*** Opening of Given records ***

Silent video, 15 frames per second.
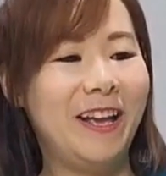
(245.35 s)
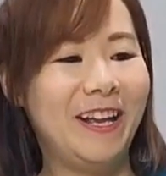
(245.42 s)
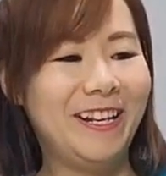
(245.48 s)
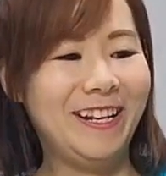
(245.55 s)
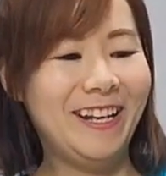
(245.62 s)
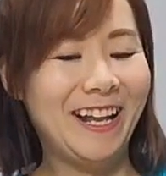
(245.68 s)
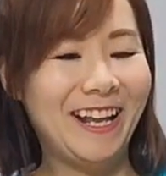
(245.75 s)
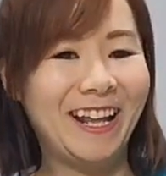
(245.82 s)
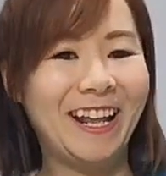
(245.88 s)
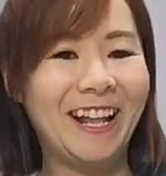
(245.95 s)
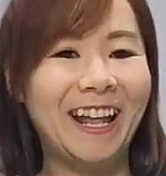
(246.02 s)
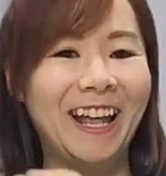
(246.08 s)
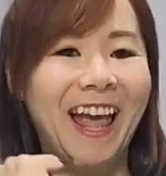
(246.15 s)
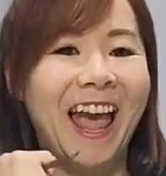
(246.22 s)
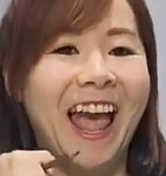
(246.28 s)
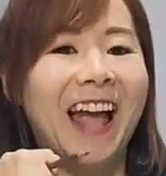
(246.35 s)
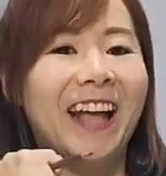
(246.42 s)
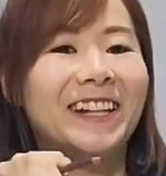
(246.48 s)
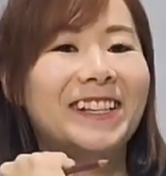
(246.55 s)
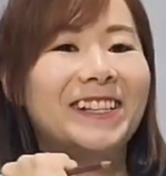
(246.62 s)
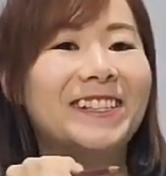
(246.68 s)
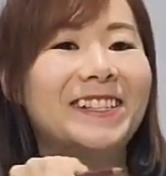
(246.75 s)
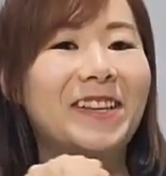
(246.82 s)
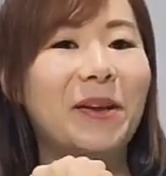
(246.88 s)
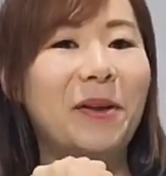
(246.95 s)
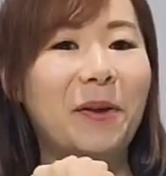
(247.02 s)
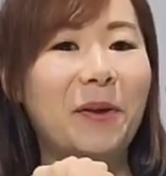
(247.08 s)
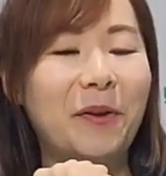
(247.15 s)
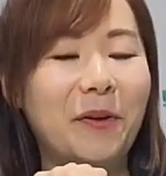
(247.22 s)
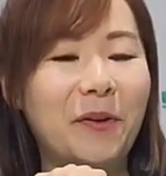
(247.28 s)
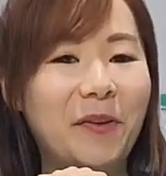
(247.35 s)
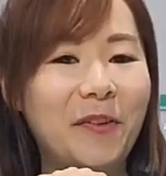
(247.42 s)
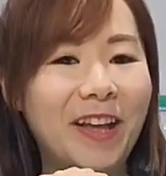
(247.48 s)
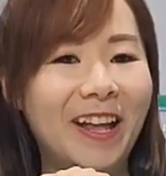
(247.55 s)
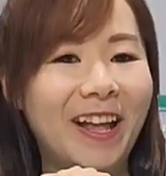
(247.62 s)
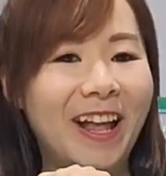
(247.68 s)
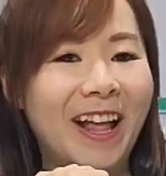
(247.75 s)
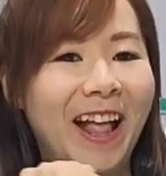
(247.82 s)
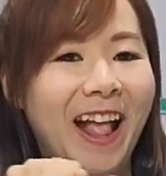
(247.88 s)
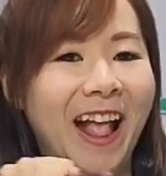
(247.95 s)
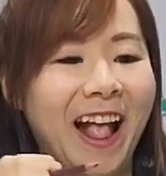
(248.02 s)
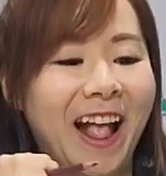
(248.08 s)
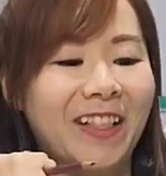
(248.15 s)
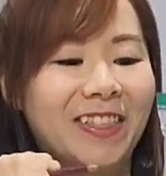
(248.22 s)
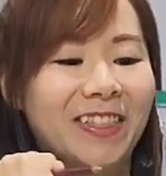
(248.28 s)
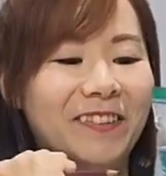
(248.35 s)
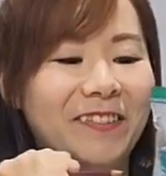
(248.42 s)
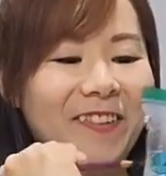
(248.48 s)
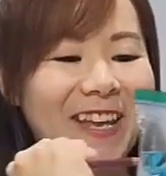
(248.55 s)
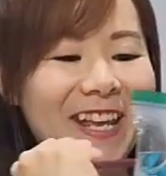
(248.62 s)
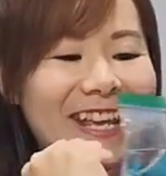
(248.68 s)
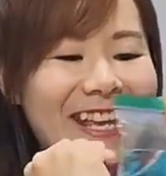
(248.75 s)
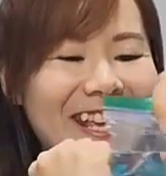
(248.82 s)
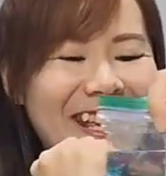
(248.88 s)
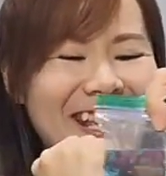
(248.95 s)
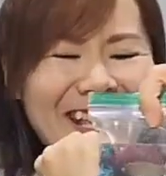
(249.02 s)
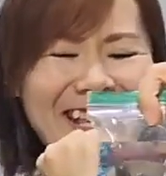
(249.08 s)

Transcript: 1, 2, 3.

*** Close of Given records ***

* Work to complete *
Line for line, restate the data above and omit every picture.

* Final answer *
Silent video, 15 frames per second.
(245.35 s)
(245.42 s)
(245.48 s)
(245.55 s)
(245.62 s)
(245.68 s)
(245.75 s)
(245.82 s)
(245.88 s)
(245.95 s)
(246.02 s)
(246.08 s)
(246.15 s)
(246.22 s)
(246.28 s)
(246.35 s)
(246.42 s)
(246.48 s)
(246.55 s)
(246.62 s)
(246.68 s)
(246.75 s)
(246.82 s)
(246.88 s)
(246.95 s)
(247.02 s)
(247.08 s)
(247.15 s)
(247.22 s)
(247.28 s)
(247.35 s)
(247.42 s)
(247.48 s)
(247.55 s)
(247.62 s)
(247.68 s)
(247.75 s)
(247.82 s)
(247.88 s)
(247.95 s)
(248.02 s)
(248.08 s)
(248.15 s)
(248.22 s)
(248.28 s)
(248.35 s)
(248.42 s)
(248.48 s)
(248.55 s)
(248.62 s)
(248.68 s)
(248.75 s)
(248.82 s)
(248.88 s)
(248.95 s)
(249.02 s)
(249.08 s)

Transcript: 1, 2, 3.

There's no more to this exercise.